**Task instructions**
What's needed is a word-for-word retyping of the entries below, pictures omitted.

* * * *

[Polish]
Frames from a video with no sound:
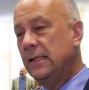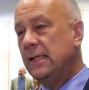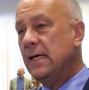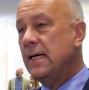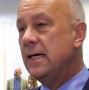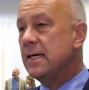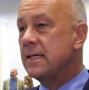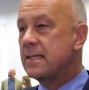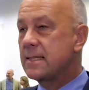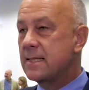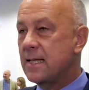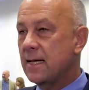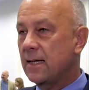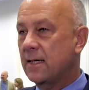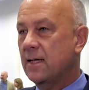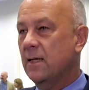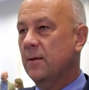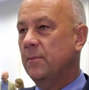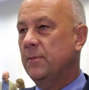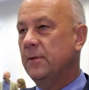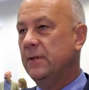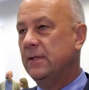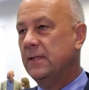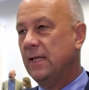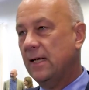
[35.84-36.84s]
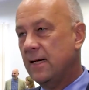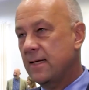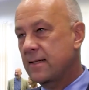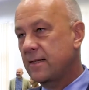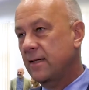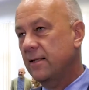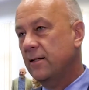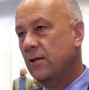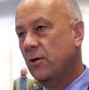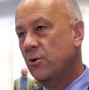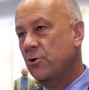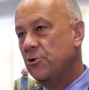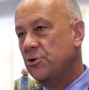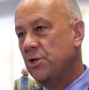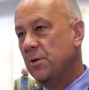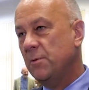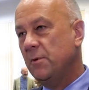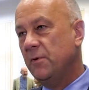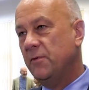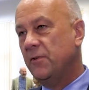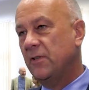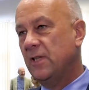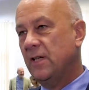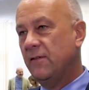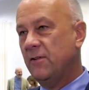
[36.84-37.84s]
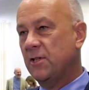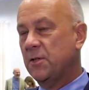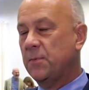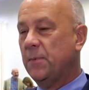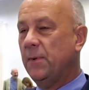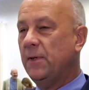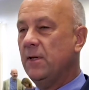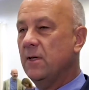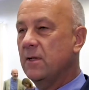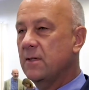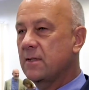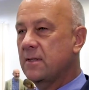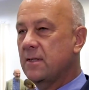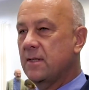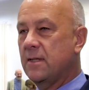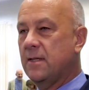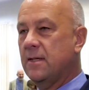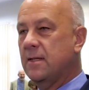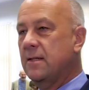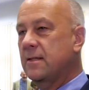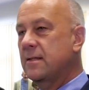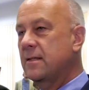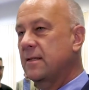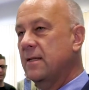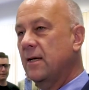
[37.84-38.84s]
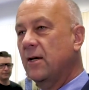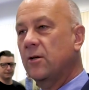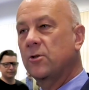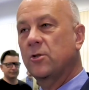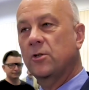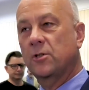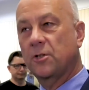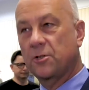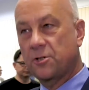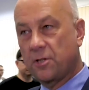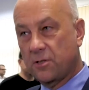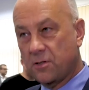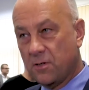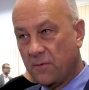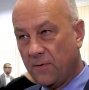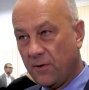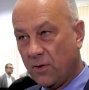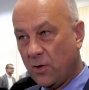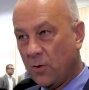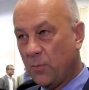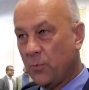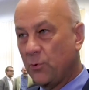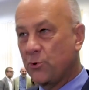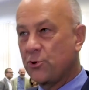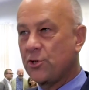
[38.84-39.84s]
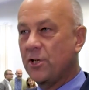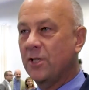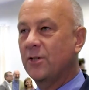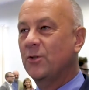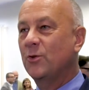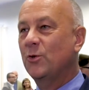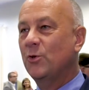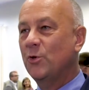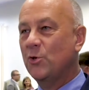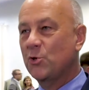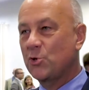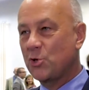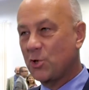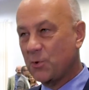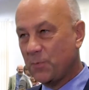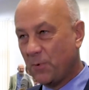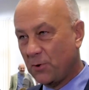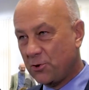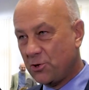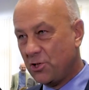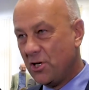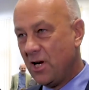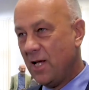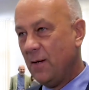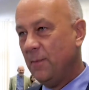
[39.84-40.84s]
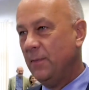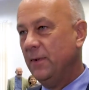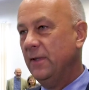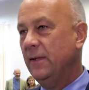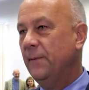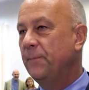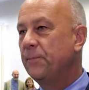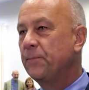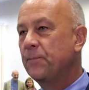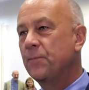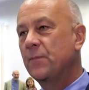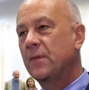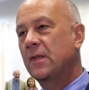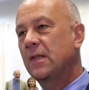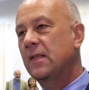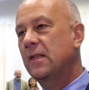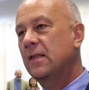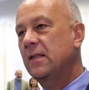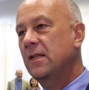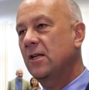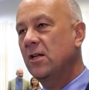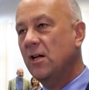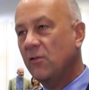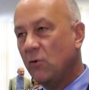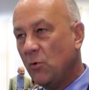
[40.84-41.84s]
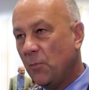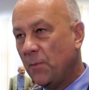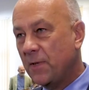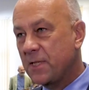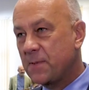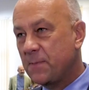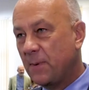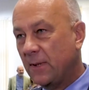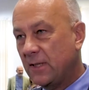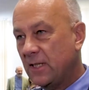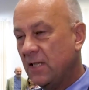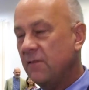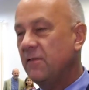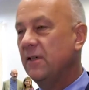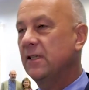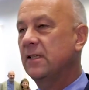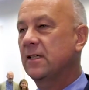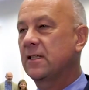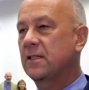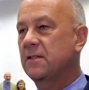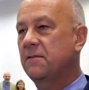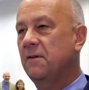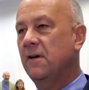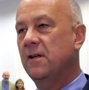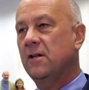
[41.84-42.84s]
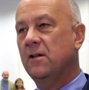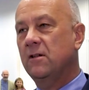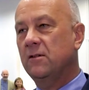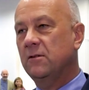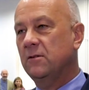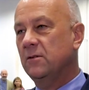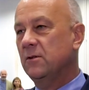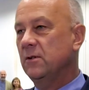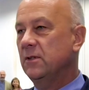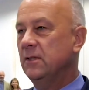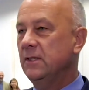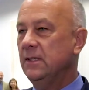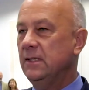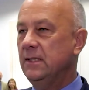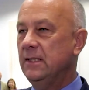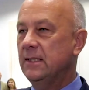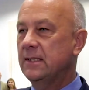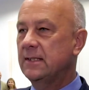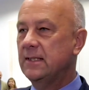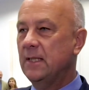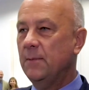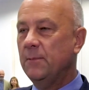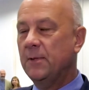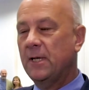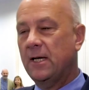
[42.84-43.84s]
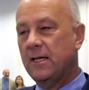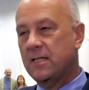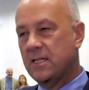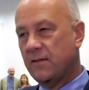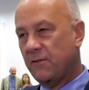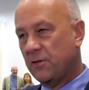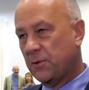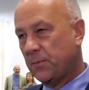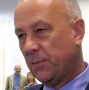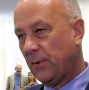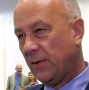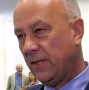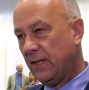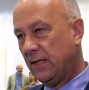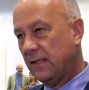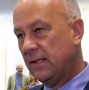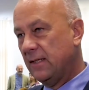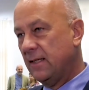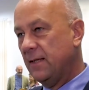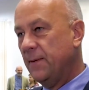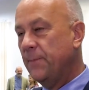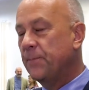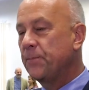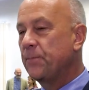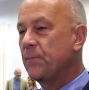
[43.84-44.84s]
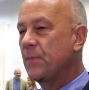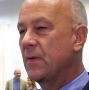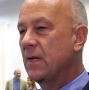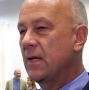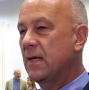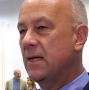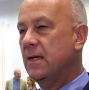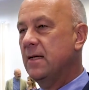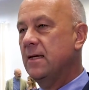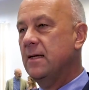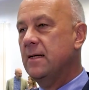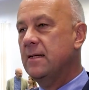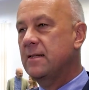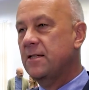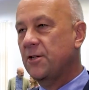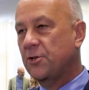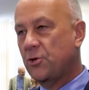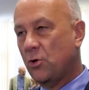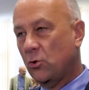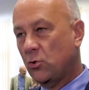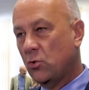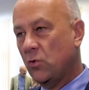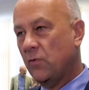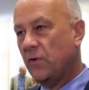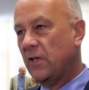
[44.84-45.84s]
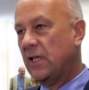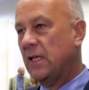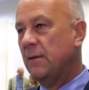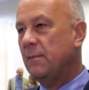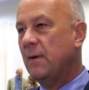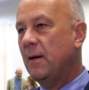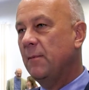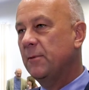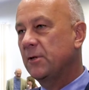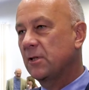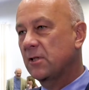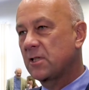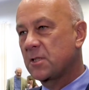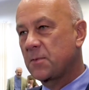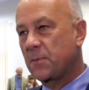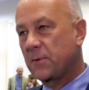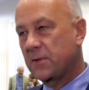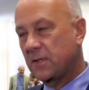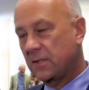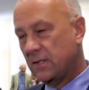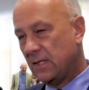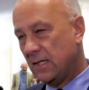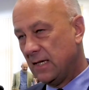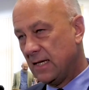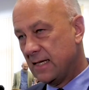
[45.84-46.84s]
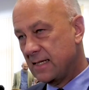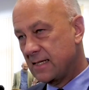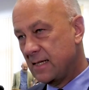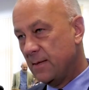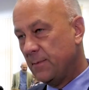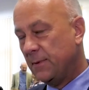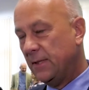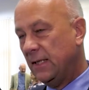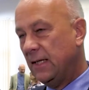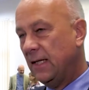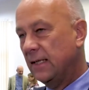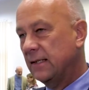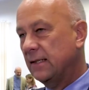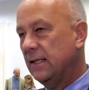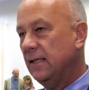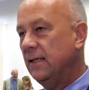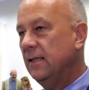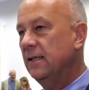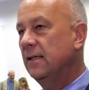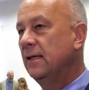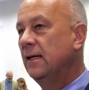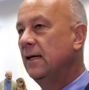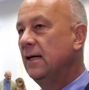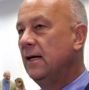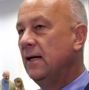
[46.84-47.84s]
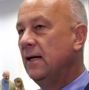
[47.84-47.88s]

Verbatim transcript: Idea jest taka, aby teraz, kiedy kończymy wydawać pieniądze z tego dotychczasowego budżetu już rozpoczynamy tę nową perspektywę tak zwaną i chcemy realizować projekty e, ze środków, jakie mamy do dyspozycji na następne lata,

* * * *

**Solution to the problem**
[Polish]
Frames from a video with no sound:
[35.84-36.84s]
[36.84-37.84s]
[37.84-38.84s]
[38.84-39.84s]
[39.84-40.84s]
[40.84-41.84s]
[41.84-42.84s]
[42.84-43.84s]
[43.84-44.84s]
[44.84-45.84s]
[45.84-46.84s]
[46.84-47.84s]
[47.84-47.88s]

Verbatim transcript: Idea jest taka, aby teraz, kiedy kończymy wydawać pieniądze z tego dotychczasowego budżetu już rozpoczynamy tę nową perspektywę tak zwaną i chcemy realizować projekty e, ze środków, jakie mamy do dyspozycji na następne lata,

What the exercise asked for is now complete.